In August 2006, Plaintiff executed a promissory note in the amount of $231,000. The note was secured by a deed to secure debt on real property located at 3137 Brighton Pass, Conyers, GA 30094 (the "Property"). The Property was scheduled for foreclosure on September 5, 2017. The foreclosure sale was held that day, and the Property was sold to The Bank of New York Mellon.

b. Bankruptcy Cases

Plaintiff, pro se, filed a chapter 13 bankruptcy case, case number 14-71486, on October 31, 2014. The case was dismissed prior to confirmation on February 12, 2015 for Plaintiff's failure to fund his chapter 13 plan.

Plaintiff, again pro se, filed a second chapter 13 case, case number 15-57918, on April 30, 2015. The case was dismissed prior to confirmation on July 9, 2015 for Plaintiff's failure to fund his chapter 13 plan.

Plaintiff filed a third chapter 13 case pro se, case number 16-65386, on September 2, 2016. The case was dismissed prior to confirmation on October 26, 2016 for Plaintiff's failure to certify attendance at credit counseling from an approved agency within 180 days prior to filing as required by 11 U.S.C. §§ 109(h) and 521(b).

On March 31, 2017, Plaintiff filed a fourth chapter 13 case pro se, case number 17-55904. The Chapter 13 Trustee filed objections to confirmation of Plaintiff's chapter 13 plan and a motion to dismiss the case with prejudice. The Court held a hearing on the Trustee's motion; Plaintiff failed to appear. The Court granted the motion and dismissed the case with prejudice on June 13, 2017. Pursuant to section 109(g), the Court ordered Plaintiff ineligible to be a debtor in a chapter 13 case for a period of 180 days.

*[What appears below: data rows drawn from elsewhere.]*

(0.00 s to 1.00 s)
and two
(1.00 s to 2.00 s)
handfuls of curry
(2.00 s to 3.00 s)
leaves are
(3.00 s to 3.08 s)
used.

On September 1, 2017, Plaintiff filed his fifth bankruptcy case, again pro se, this time under chapter 7 of the Bankruptcy Code: case number 17-65425. On November 21, 2017, Plaintiff filed a motion to extend the automatic stay. He filed an amended motion to extend the automatic stay on November 22, 2017. The Court held a hearing on the amended motion on December 19, 2017, during which it considered argument from Plaintiff, who appeared pro se. On December 20, 2017, the Court denied the motion. The Chapter 7 Trustee filed a report of no distribution, Plaintiff received a chapter 7 discharge, and the bankruptcy case was closed on March 1, 2018.

c. Adversary Proceeding

Plaintiff filed the Complaint on October 26, 2017. While the Complaint lacks a clear recitation of claims, the crux of the Complaint seems to relate to an alleged wrongful foreclosure. Plaintiff alleges Defendants violated the automatic stay by conducting a foreclosure sale after he filed his chapter 7 bankruptcy case and seeks to set aside the foreclosure sale. He also challenges the right of the foreclosing creditor to foreclose, alleging fraudulent actions.

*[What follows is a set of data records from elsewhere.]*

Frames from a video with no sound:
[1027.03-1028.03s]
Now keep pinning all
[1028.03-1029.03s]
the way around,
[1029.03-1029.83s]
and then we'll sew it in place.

Bank of America, N.A., Brian Moynihan, and MERS filed a motion to dismiss (Doc. No. 3) on November 28, 2017. Plaintiff responded, and Defendants replied. Defendants John Beggins and Gavin Tsang filed a motion to dismiss (Doc. No. 4) on November 28, 2017. Plaintiff responded, and Defendants replied. Defendant Lisa Lawson filed a motion to dismiss (Doc. No. 6) on December 5, 2017. Defendants Thomas Brock, Kyle Kotake, and Patrick Taggart filed a motion to dismiss (Doc. No. 12) on December 14, 2017. Plaintiff filed a response to the Motions (Doc. No. 16) on January 4, 2018.

Defendants move to dismiss the Complaint for insufficient service of process and for failing to state a claim upon which relief can be granted, for failing to comply with Federal Rules of Civil Procedure 8(a) and 9, and, as to Defendants Beggins and Tsang, for lack of personal jurisdiction. Defendants contend the Complaint should be dismissed for insufficient service of process pursuant to Federal Rule of Civil Procedure 12(b)(5) because they were not properly and timely served. Defendants also argue the Complaint should be dismissed for failing to state a claim for relief pursuant to Federal Rule of Civil Procedure 12(b)(6) because: the automatic stay did not go into effect when Plaintiff filed his chapter 7 case; Plaintiff cannot assert the foreclosure sale was wrongful because he did not provide a proper tender of the debt due; and, because his other claims fail, Plaintiff's claim for damages must also fail.

Because the Court finds dismissal is appropriate because Plaintiff failed to properly and timely serve Defendants and because Plaintiff failed to state a claim for relief, the Court does not address Defendants' remaining arguments the Complaint should be dismissed because it does not comply with Federal Rules of Civil Procedure 8(a) and 9 and because the Court lacks personal jurisdiction over Defendants Beggins and Tsang.

Having read and considered the Motions and responses, the Court finds dismissal is appropriate as to all Defendants and will grant the Motions.

II. ANALYSIS

Defendants contend the Complaint should be dismissed because it was not properly served and because it fails to state a claim for relief.

a. Insufficient Service of Process

Defendants state the Complaint should be dismissed under Federal Rule of Civil Procedure 12(b)(5) because it was not properly served. The Court agrees.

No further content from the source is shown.